Data for review START

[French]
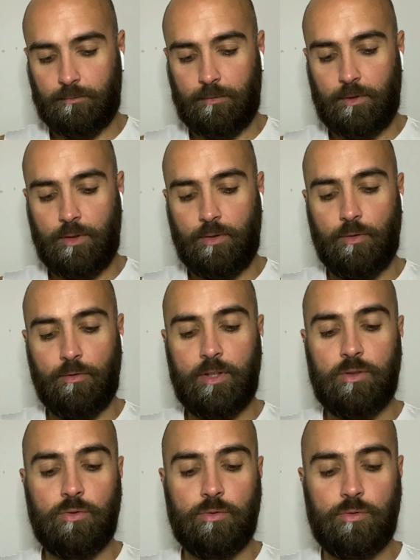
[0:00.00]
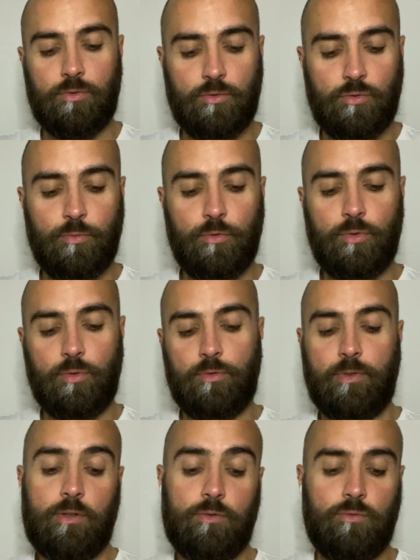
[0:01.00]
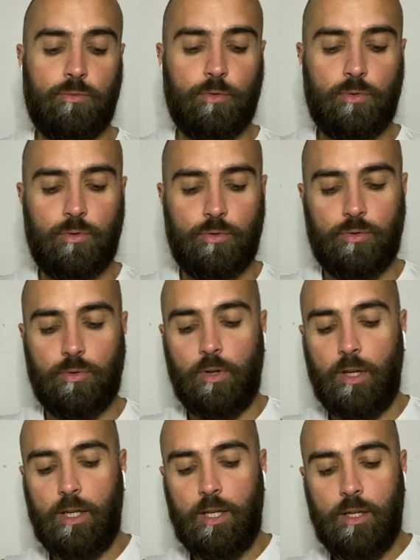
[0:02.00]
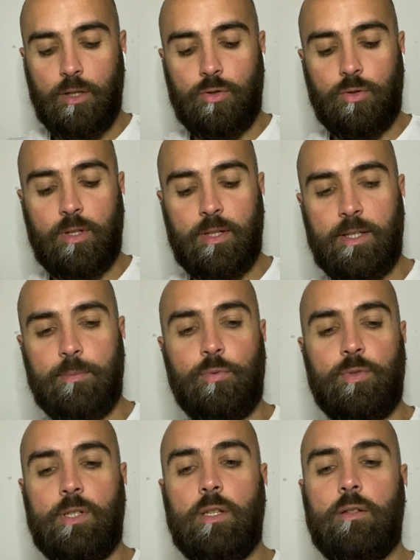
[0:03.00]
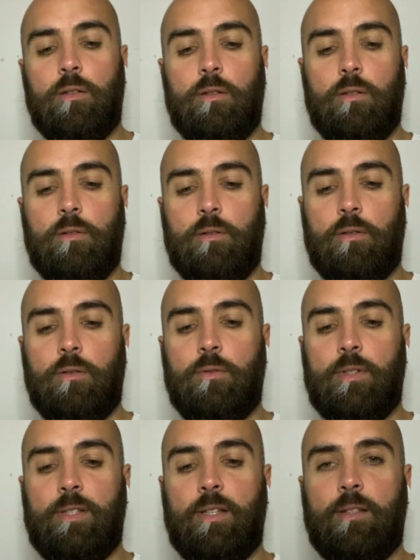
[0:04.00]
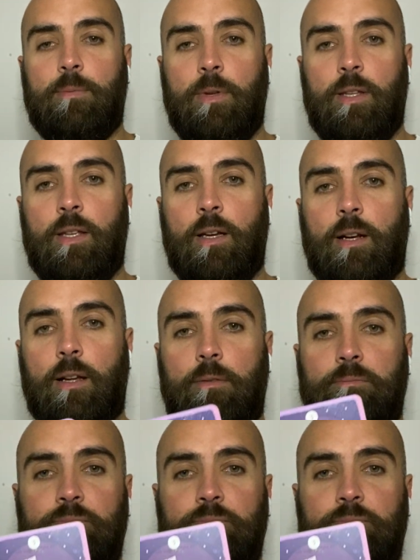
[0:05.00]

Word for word: Parce qu'en fait je, montre, enfin je vous montre le jeu, je le disposer de cette manière là.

Data for review END

What you have to do ▸ Only an exact copy of the records counts as an answer. Leave out the images.

Answer below ▸
[French]
[0:00.00]
[0:01.00]
[0:02.00]
[0:03.00]
[0:04.00]
[0:05.00]

Word for word: Parce qu'en fait je, montre, enfin je vous montre le jeu, je le disposer de cette manière là.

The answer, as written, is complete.